Иван Афанасьевич совершенно растерялся.

– Как зовут?.. Как, бишь?.. Ах, память-то у меня старая!.. Вот сейчас помнил... Ну, помоги, братец... Не взыщи, мелких с собой не взял, а вот ужо-тка, мимо буду идти, занесу полтинничек.

– Пруткова, что ли, вашей милости надо? – сказал дворник более смягченным голосом.

– Да-да... братец, Пруткова, именно Пруткова – вспомнил теперь.

– В третьем этаже, на правую руку, нумер девятый.

Вот-с по этой лестнице.

Иван Афанасьевич не продолжал неудачных расспросов и смиренно поплелся по указанному пути.

Дворник посмотрел, ему вслед, а потом, порассудив немного, идти ли самому в конуру или снова в лавочку, крякнул, тряхнул головой и отправился уж прямо в распивочную.

Иван Афанасьевич не без труда добрался до третьего этажа. У девятого нумера он остановился и начал стучаться, за неимением колокольчика. Ответа не было.

Иван Афанасьевич отворил дверь, которая едва держалась на ржавом замке, и вошел в пустую с грязными стенами переднюю, где начал смущенно пошевеливаться, громко вздыхать и кашлять.

– Кто там? – закричал изнутри свежий молодой голос.

Иван Афанасьевич осторожно отворил другую дверь и увидел смуглого, черноватого молодого человека, который сидел на постели, спустив ноги на пол, и усердно играл на гитаре.
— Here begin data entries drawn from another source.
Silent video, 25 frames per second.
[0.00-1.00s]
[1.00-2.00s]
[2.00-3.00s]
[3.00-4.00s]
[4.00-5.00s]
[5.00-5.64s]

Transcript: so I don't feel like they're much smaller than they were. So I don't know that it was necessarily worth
Быстрыми черными глазами взглянул он с удивлением на странную фигуру старика, который высовывался из-за дверей. Несколько времени оставались они так, взаимно рассматривая друг друга.
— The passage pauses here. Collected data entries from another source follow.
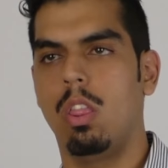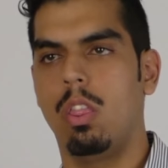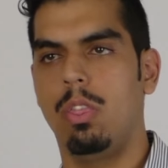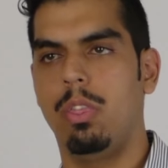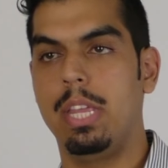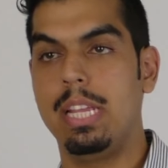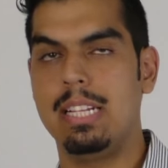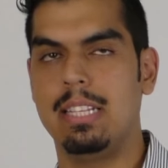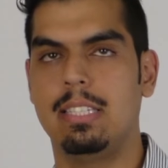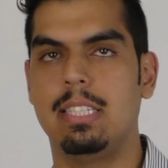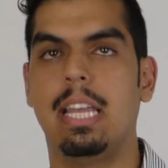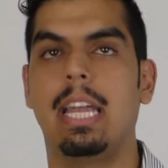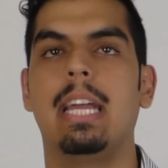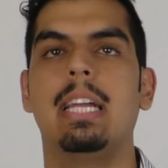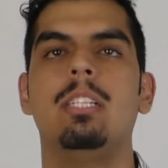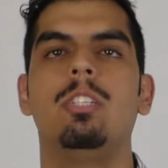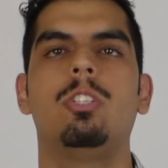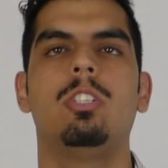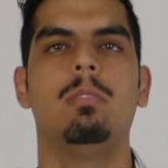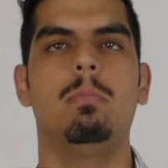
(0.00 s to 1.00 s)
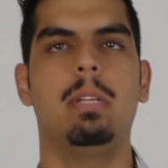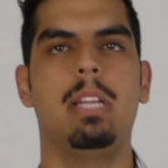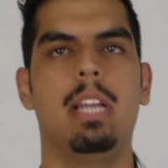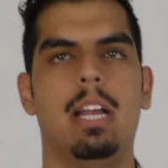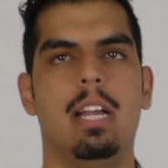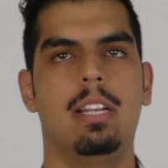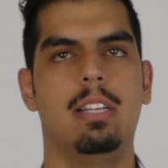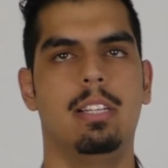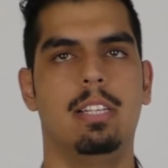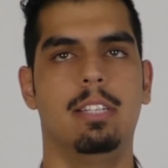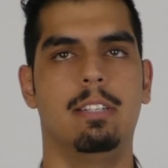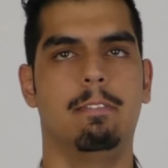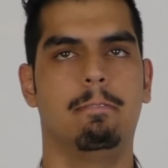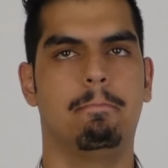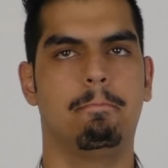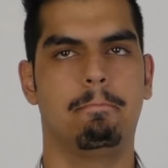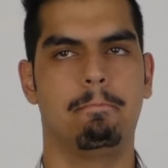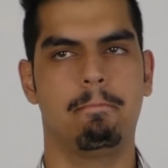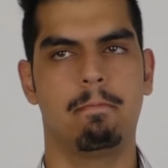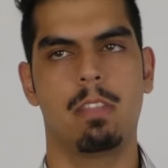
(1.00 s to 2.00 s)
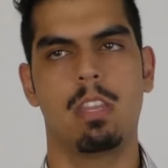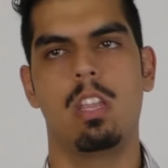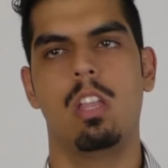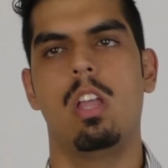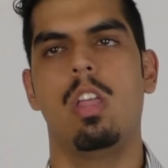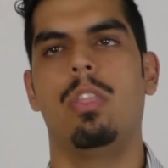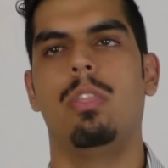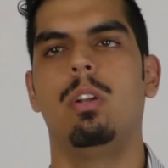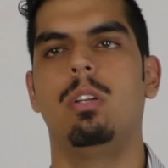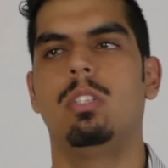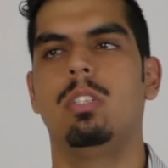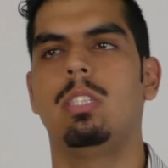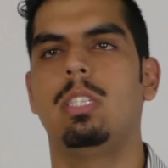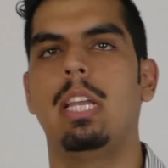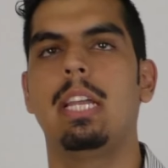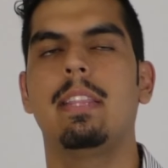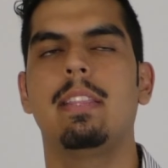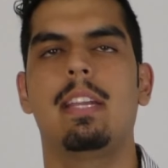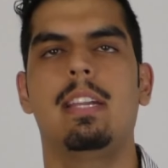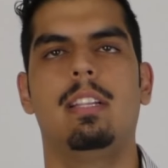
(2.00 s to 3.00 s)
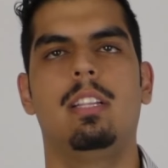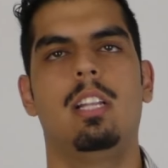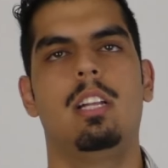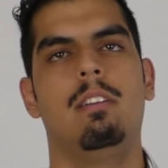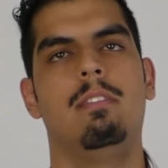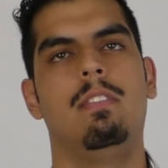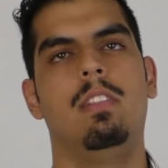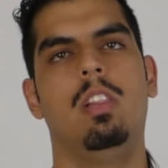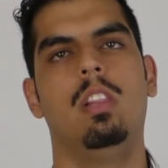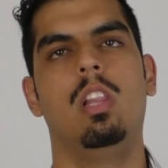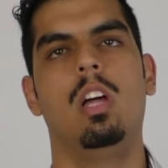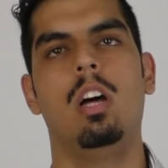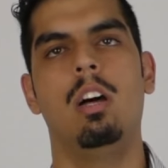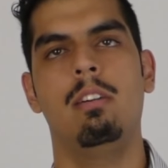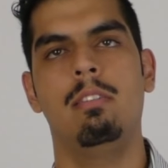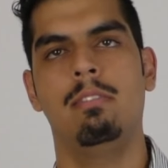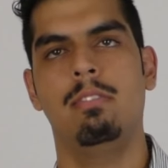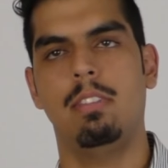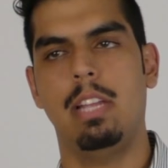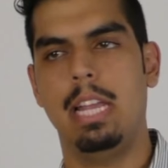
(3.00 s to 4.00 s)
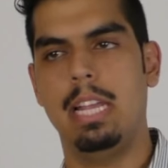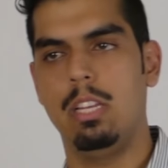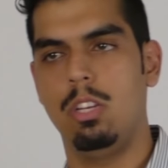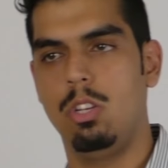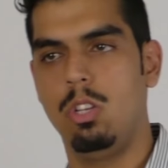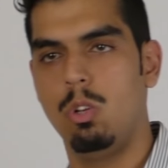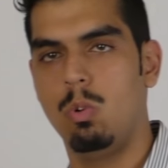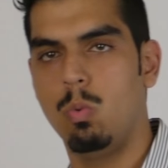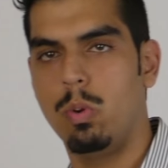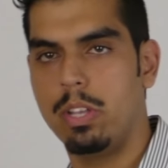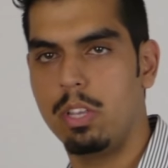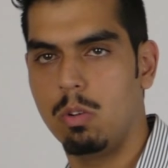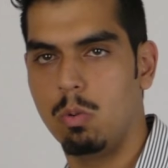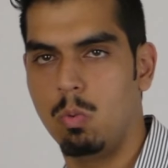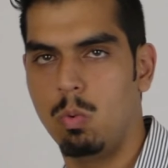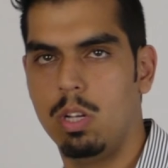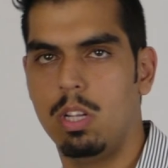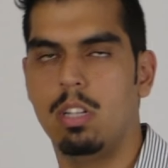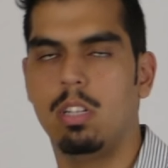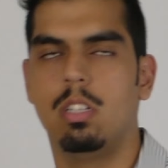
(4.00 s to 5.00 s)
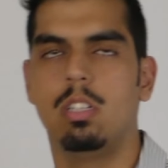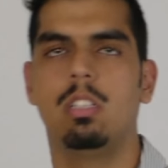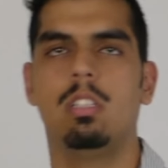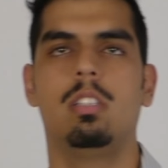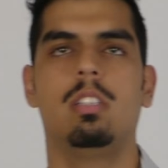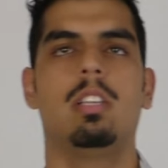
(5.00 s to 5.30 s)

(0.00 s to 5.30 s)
the intention behind it. There's a saying that I love and do what you will.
– Кого вам надо? – спросил наконец молодой человек.

Иван Афанасьевич поклонился и спросил довольно учтиво:

– Господина Пруткова.

– Я Прутков. Меня дома нет. Я по утрам никого не принимаю.

Иван Афанасьевич сконфузился и хотел уж идти домой, но потом вспомнил, что дело идет о дочери, что он недаром отец и что он, что ни говори, наконец всетаки надворный советник, что ему робеть нечего перед мальчиком. Вследствие этого рассуждения он ободрился и подошел к молодому человеку.

: – Вы меня, сударь, извините, – сказал он, – а дело вышло теперь экстренное. Я должен переговорить с вами об одном обстоятельстве.

– Уж не денег ли вы привезли от батюшки? – поспешно воскликнул Прутков, вскочив с постели. – Сделайте одолжение, садитесь, пожалуйста.

Иван Афанасьевич сел и, обтирая лицо платком, окинул взором комнату. На стенах нарисованы были бойко углем какие-то карикатуры. Между ними под разбитыми стеклами улыбались кое-какие греведоновские головки.

Вся мебель была переломана и покрыта страшными слоями пыли; небольшое фортепьяно с пожелтевшими клавишами едва держалось на трех ножках. Письменный стол, обтянутый истертым зеленым сукном, был весь исписан мелом; на полу валялись карты и пустые бутылки.

В углу, среди кучек табачной золы, возвышалась пирамида чубуков и изломанных рапир. На самом почетном месте висело ружье с патронташем и прочим охотничьим снарядом, а под этим трофеем, на дырявом диване, спала мохнатая собака, свернувшись кольцом.

– Вы меня извините, – учтиво продолжал Прутков, – что я вас здесь принимаю. Эта квартира еще не отделана, да и мала для меня. Я намерен на днях переехать к Леграну. Знаете, там отдается верхний этаж, а здесь, видите сами, высоко и низко. Да, как нарочно, все люди мои разошлись, не успели еще ничего убрать.

Эй вы, Федор, Сидор, Иван, – начал он кричать, – где вы, мошенники?.. Куда спрятались? Это удивительное дело, как нарочно никого нет! Садитесь, пожалуйста, на другой стул, этот, кажется, не очень надежен.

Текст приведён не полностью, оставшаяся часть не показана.